Several years and intermittent returns to Texas passed before his persistence again yielded results; an impromptu appearance at Bobby Bare’s Nashville office, where he insisted on being heard, secured him a staff-songwriting contract. Bare later cut several Shaver compositions, among them the hit “Ride Me Down Easy,” yet other listeners also recognized the Texan’s potential. Shaver’s own first single, 1970’s “Chicken on the Ground,” vanished without impact, but he soon placed material with Tom T. Hall (“Willie the Wandering Gypsy and Me”), Kris Kristofferson (“Good Christian Soldier”), and Waylon Jennings. The latter artist found Shaver’s songs so compelling that he devoted an entire 1973 album, Honky Tonk Heroes, to them, a record frequently credited with igniting the outlaw movement. That same year Kristofferson produced Shaver’s own debut, Old Five and Dimers Like Me, which included several songs already popularized by others while introducing one of his own enduring cuts, “Georgia on a Fast Train.”

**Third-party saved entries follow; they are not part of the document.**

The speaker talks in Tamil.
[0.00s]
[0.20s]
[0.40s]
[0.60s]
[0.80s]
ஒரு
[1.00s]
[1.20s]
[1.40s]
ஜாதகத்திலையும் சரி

Despite his foundational role among outlaw songwriters, Shaver’s performing career never matched the trajectory of his more prominent contemporaries. He nonetheless remained central to the scene, appearing on the platinum-certified 1976 compilation Wanted! The Outlaws alongside Jennings, Nelson, and Jessi Colter. During this stretch he released two further solo sets, When I Get My Wings and Gypsy Boy, for the Capricorn label, earning additional industry regard without attaining widespread stardom. His songs continued to circulate through other voices; Johnny Cash recorded Shaver’s aspirational honky-tonk number “I’m Just an Old Chunk of Coal (But I’m Gonna Be a Diamond Some Day),” while Shaver’s own rendition anchored a 1981 Columbia album of the same title.

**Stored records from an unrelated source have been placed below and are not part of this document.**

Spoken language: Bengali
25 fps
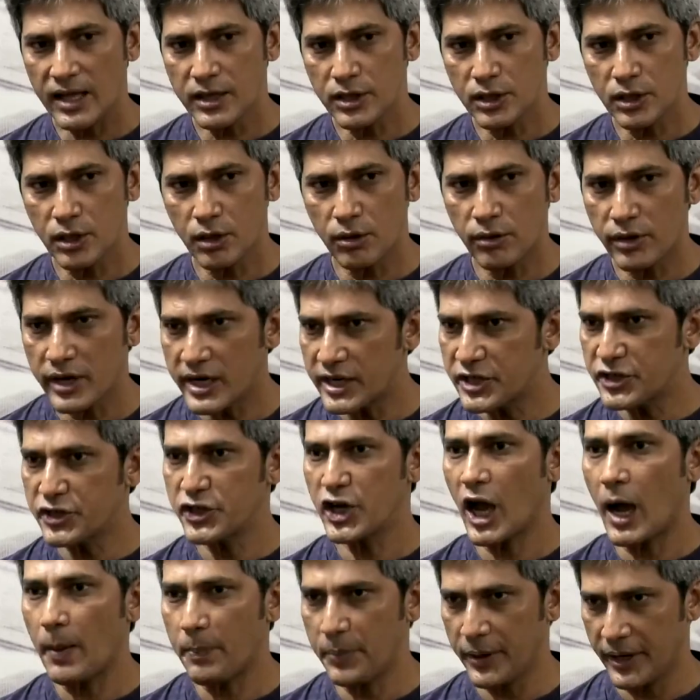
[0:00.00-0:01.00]
আন্দোলনের
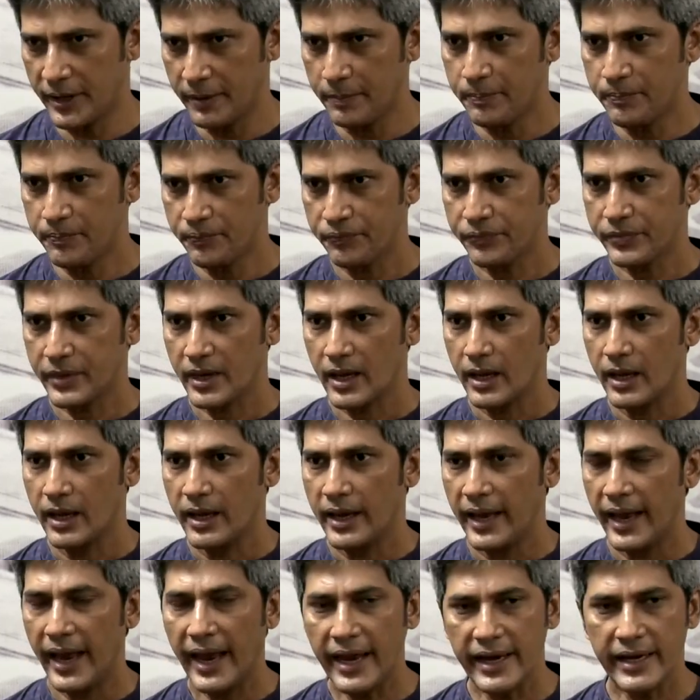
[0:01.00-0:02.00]
চাপে
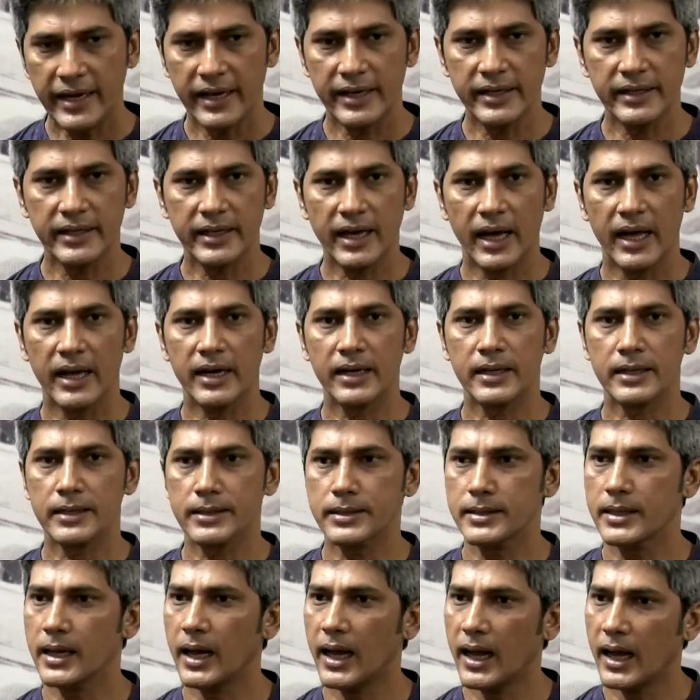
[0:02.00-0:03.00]
এইখানকার
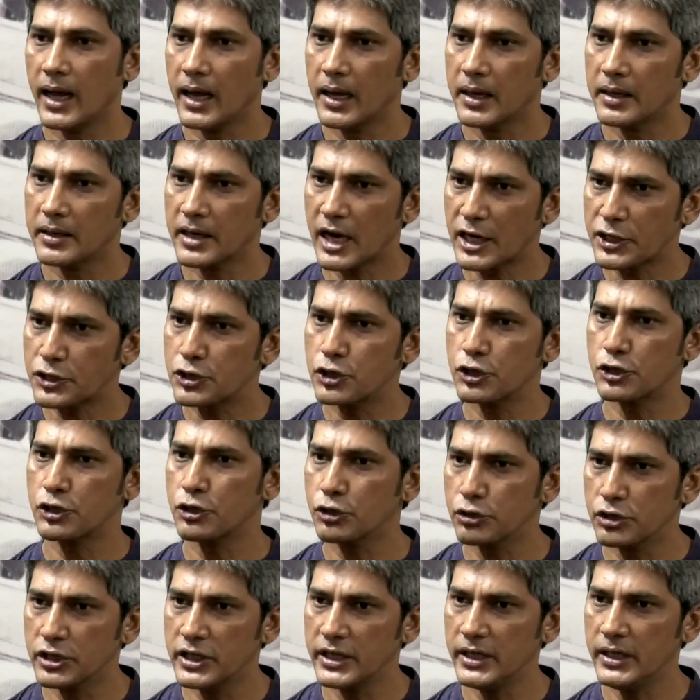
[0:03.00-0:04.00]

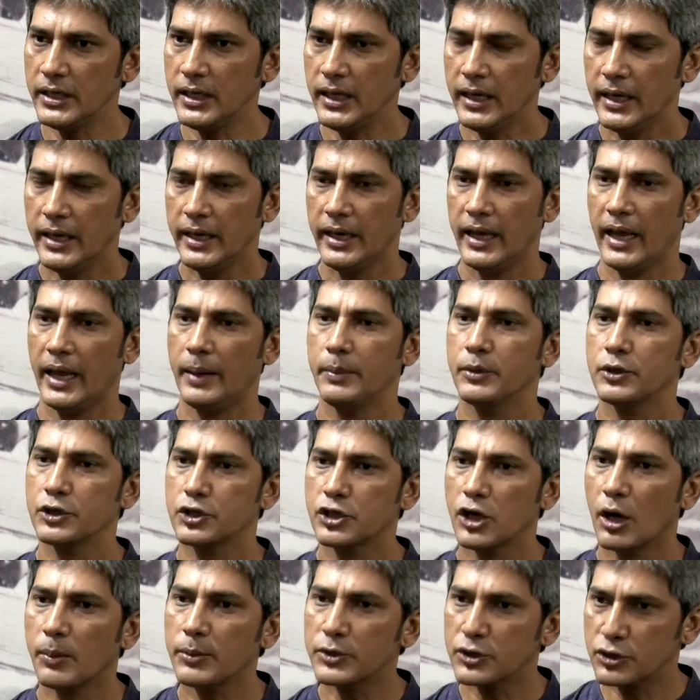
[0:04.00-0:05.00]
রাষ্ট্রশক্তি এবং
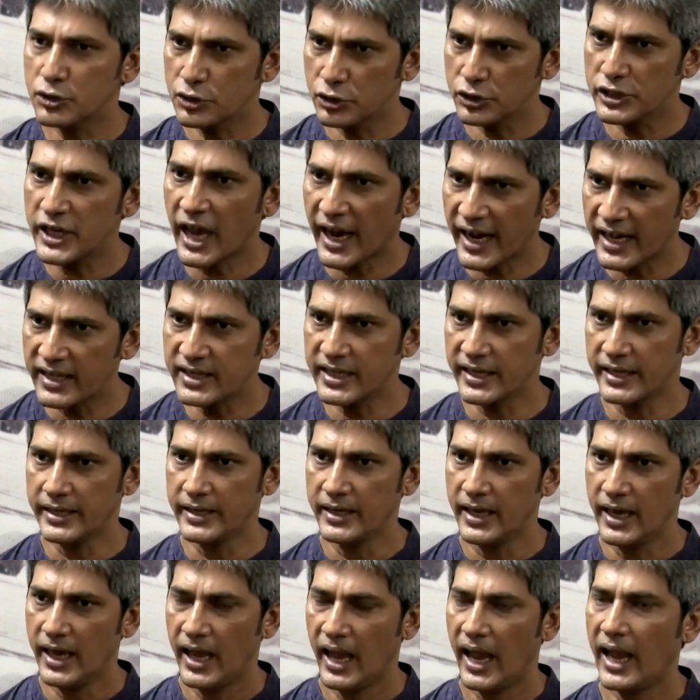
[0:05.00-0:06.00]
সমস্ত
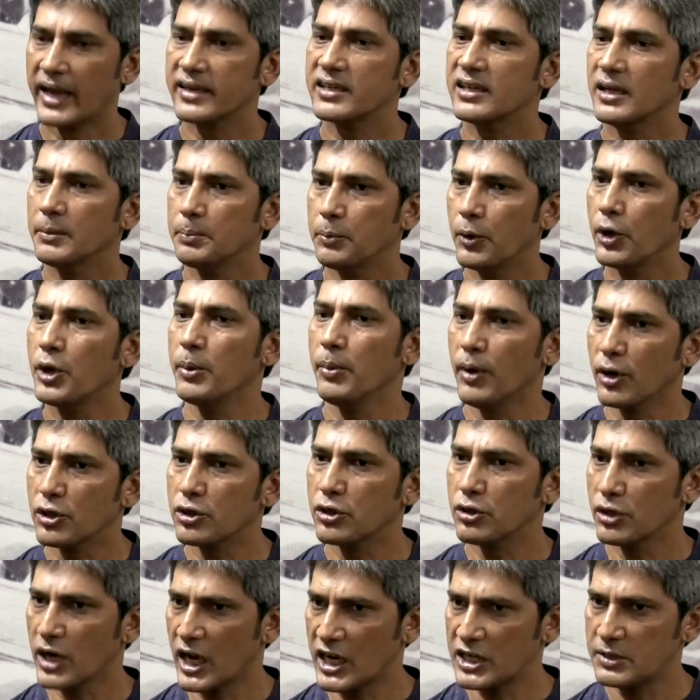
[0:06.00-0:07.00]
জায়গাতেই একটা
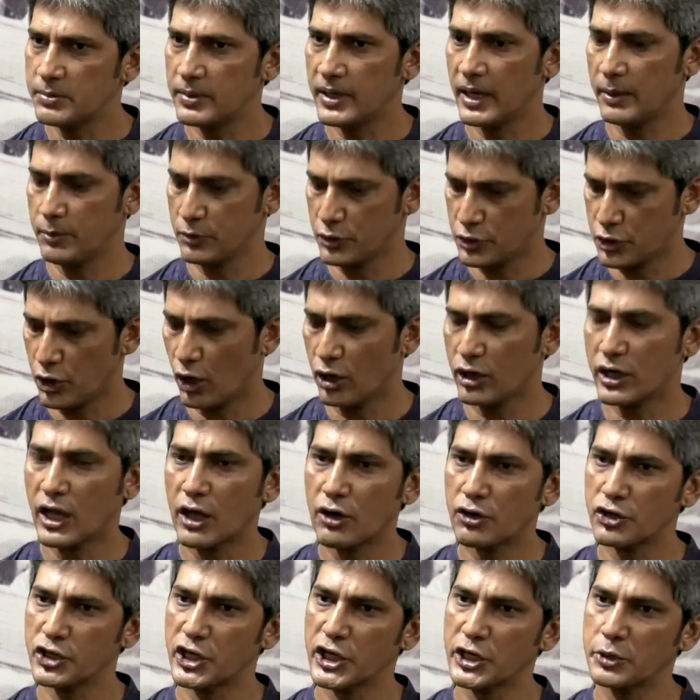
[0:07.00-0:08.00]
পরিবর্তন আসবে এবং
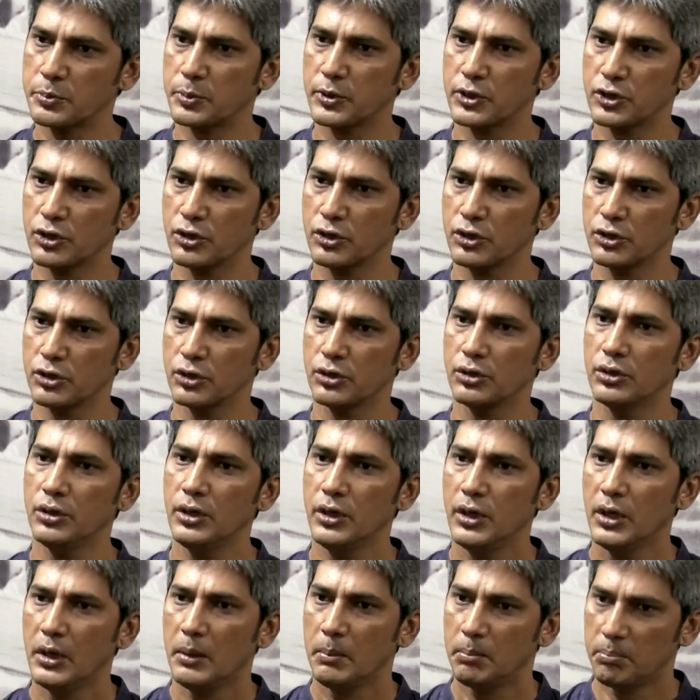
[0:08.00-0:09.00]
সরকারও শেষ পর্যন্ত
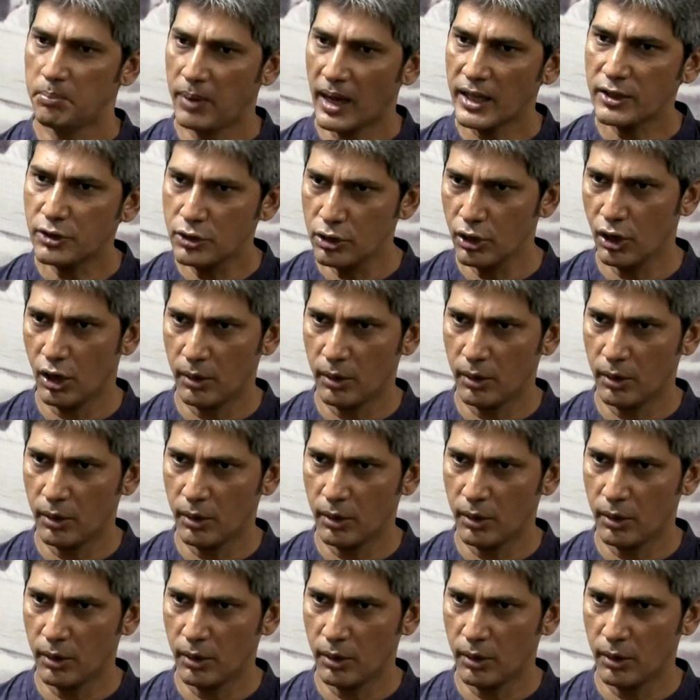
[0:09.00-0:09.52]
বাধ্য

Throughout the 1980s Shaver maintained a steady pace of writing, issuing several solid albums steeped in hard-won insight that remained largely overlooked. Prolonged absence from the spotlight carried its own benefits, however, and by the early 1990s he had attained a measure of cult-hero esteem that coincided with a surge in creative output. Collaborating with his guitarist son Eddy, he delivered the 1993 album Tramp on Your Street under the band name Shaver. Eddy continued as a band member in subsequent years and contributed to late-1990s highlights such as Highway of Life and Victory. A devastating close to an otherwise triumphant decade brought the 1999 loss of both his wife Brenda and his mother, followed a year later by Eddy’s unexpected death from a heroin overdose.

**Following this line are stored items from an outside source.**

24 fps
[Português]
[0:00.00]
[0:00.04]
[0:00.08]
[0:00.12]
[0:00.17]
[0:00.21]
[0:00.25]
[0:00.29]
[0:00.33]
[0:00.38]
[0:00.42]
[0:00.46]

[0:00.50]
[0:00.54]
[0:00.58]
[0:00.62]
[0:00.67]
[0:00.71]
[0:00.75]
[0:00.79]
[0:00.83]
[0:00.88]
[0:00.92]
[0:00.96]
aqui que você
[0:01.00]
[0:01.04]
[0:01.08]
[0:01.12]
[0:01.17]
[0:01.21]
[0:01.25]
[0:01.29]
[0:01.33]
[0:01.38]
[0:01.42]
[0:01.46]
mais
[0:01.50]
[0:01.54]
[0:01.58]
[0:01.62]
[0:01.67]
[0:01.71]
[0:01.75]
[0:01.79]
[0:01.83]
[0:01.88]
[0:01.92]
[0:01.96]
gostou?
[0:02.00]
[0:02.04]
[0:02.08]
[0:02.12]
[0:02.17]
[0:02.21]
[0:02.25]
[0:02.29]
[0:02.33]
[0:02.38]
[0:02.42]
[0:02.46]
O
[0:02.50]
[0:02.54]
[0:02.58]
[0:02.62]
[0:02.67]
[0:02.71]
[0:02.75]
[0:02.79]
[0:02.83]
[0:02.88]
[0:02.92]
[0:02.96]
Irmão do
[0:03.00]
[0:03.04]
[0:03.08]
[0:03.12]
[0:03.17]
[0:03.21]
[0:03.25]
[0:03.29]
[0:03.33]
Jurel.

Drawing solace from his work, Shaver launched one of his most productive stretches, beginning with 2001’s The Earth Rolls On and issuing a new studio album each year for five years alongside a live recording. Exploring alt-country, folk, rock, and Americana, he also addressed spiritual themes on 2007’s gospel-tinged Everybody’s Brother, which earned a Grammy nomination and included duets with longtime associates Cash and Kristofferson. Acting roles that had begun in 1996 with The Apostle continued into the mid-2000s with appearances in Secondhand Lions and The Wendell Baker Story. His song “Live Forever” was also featured in the 2009 film Crazy Heart, performed by Robert Duvall.

Shaver kept touring and released additional live albums before returning to the studio for what became his final record. Issued in 2014, Long in the Tooth offered a thoughtfully rendered collection of weathered songs that, ironically, gave the singer his first Billboard Country Albums chart placement, reaching number 19. Evoking his outlaw roots, the set included a duet with longtime friend Willie Nelson on “It’s Hard to Be an Outlaw.” The album and its belated commercial recognition provided a fitting coda for one of country music’s most steadfast and admired songwriters. Shaver died on October 28, 2020, in Waco, Texas, from a stroke.